Gli Stati Uniti e la Francia, i due principali produttori di energia nucleare al mondo, si differenziano principalmente per un motivo. Le centrali americane sono costruite e gestite da una serie di società private, ognuna delle quali ne possiede al massimo una dozzina, mentre in Francia è tutto centralizzato: la società elettrica EdF e la costruttrice Areva sono entrambe sotto il controllo diretto dello Stato, all'80% e al 90% rispettivamente.
Così il presidente Nicolas Sarkozy ha potuto riunire il Conseil de politique nucléaire, il 21 febbraio all'Eliseo, e decidere la rotta della politica nucleare francese per il prossimo futuro.
Il consiglio ha stabilito che da ora in poi sarà EdF a guidare l'intero settore nucleare, ma allo stesso tempo ha fissato una serie di direttive: innanzitutto una collaborazione più stretta con l'Areva per quanto riguarda la tecnologia Epr, considerata il fiore all'occhiello dell'industria nucleare francese. Le due società dovranno inoltre collaborare per ottimizzare la manutenzione e le gestione delle scorie nelle centrali esistenti, oltre a prolungare la durata di vita dei reattori.
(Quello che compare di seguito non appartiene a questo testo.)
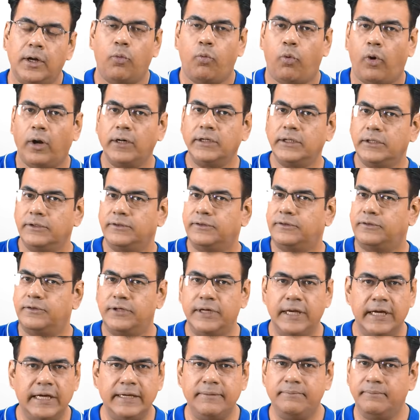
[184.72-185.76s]
Now, what it
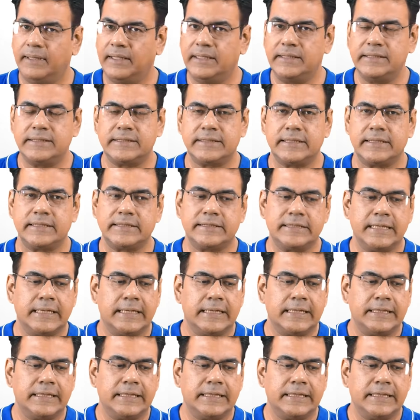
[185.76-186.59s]
really means is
EdF e Areva, insieme all'altro colosso Gdf Suez, dovranno unire le forze anche per un altro progetto: il reattore di terza generazione Atmea 1, da 1100 MW. Sviluppato da Areva e Mitsubishi, l'Atmea 1 è considerato come una possibile alternativa all'Epr, adatta soprattutto ai Paesi in via di sviluppo che si affacciano per la prima volta al nucleare. In attesa della licenza in Francia, il 22 febbraio è stata presentata una richiesta per una valutazione preliminare alla Canadian Nuclear Safety Commission.
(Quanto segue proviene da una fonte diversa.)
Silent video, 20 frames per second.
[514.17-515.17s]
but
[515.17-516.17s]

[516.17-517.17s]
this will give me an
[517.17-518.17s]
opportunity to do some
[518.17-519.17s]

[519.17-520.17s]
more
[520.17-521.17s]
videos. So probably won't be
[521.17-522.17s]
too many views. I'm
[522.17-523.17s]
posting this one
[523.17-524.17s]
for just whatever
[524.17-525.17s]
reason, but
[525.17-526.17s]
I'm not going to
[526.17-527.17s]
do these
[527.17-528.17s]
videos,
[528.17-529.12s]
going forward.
Un terzo modello, sempre di terza generazione e di potenza intorno ai 1000 MW, potrebbe essere sviluppato da EdF con particolare riguardo al mercato cinese, il più promettente al mondo e con la crescita più rapida. In questo caso sarà stabilita una collaborazione con il China Guangdong Nuclear Power Group.
L'Areva dovrà inoltre scorporare le sue attività legate all'estrazione dell'uranio, affidandole a una società da creare come spin-off. Il settore minerario rappresenta oggi il 10% degli introiti dell'Areva, principalmente grazie alle miniere in Canada, Niger e Kazakistan, a cui se ne aggiungeranno altre in Namibia e ancora in Niger.
Infine, il Ministero dell'energia dovrà creare un gruppo di lavoro per studiare i piccoli reattori modulari: un progetto ancora da sviluppare, ma che negli Stati Uniti sta suscitando grandi speranze a livello politico e sta attraendo sempre più investitori.
Con queste decisioni la Francia spera di risolvere una volta per tutte le incomprensioni sorte in passato fra EdF e Areva, e soprattutto rilanciare sul mercato estero l'industria nucleare nazionale, scottata dalla sconfitta a opera della Corea del Sud nel ricchissimo bando per le centrali degli Emirati Arabi Uniti.